Instructions for the task.
Would you print the data below exactly, leaving out every picture?

Data for review.
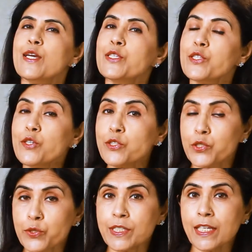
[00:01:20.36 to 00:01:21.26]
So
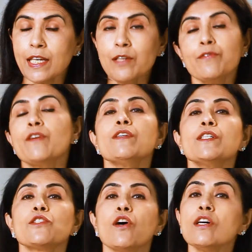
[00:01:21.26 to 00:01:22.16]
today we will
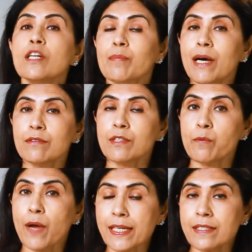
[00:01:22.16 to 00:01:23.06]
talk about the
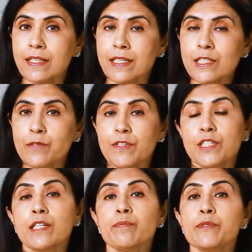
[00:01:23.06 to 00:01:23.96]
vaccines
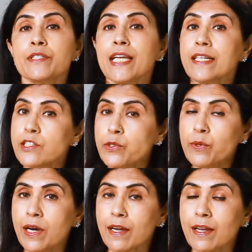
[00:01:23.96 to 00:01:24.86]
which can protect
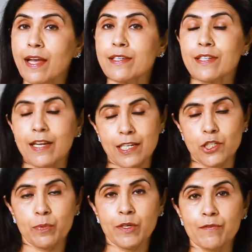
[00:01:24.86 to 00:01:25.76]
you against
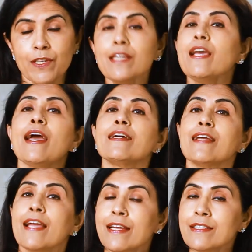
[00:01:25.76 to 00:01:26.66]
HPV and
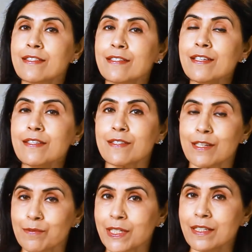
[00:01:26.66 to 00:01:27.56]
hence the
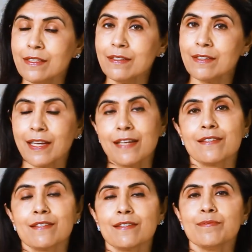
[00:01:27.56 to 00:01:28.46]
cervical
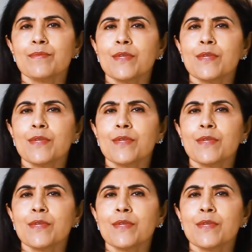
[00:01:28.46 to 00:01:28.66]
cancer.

Result below.
[00:01:20.36 to 00:01:21.26]
So
[00:01:21.26 to 00:01:22.16]
today we will
[00:01:22.16 to 00:01:23.06]
talk about the
[00:01:23.06 to 00:01:23.96]
vaccines
[00:01:23.96 to 00:01:24.86]
which can protect
[00:01:24.86 to 00:01:25.76]
you against
[00:01:25.76 to 00:01:26.66]
HPV and
[00:01:26.66 to 00:01:27.56]
hence the
[00:01:27.56 to 00:01:28.46]
cervical
[00:01:28.46 to 00:01:28.66]
cancer.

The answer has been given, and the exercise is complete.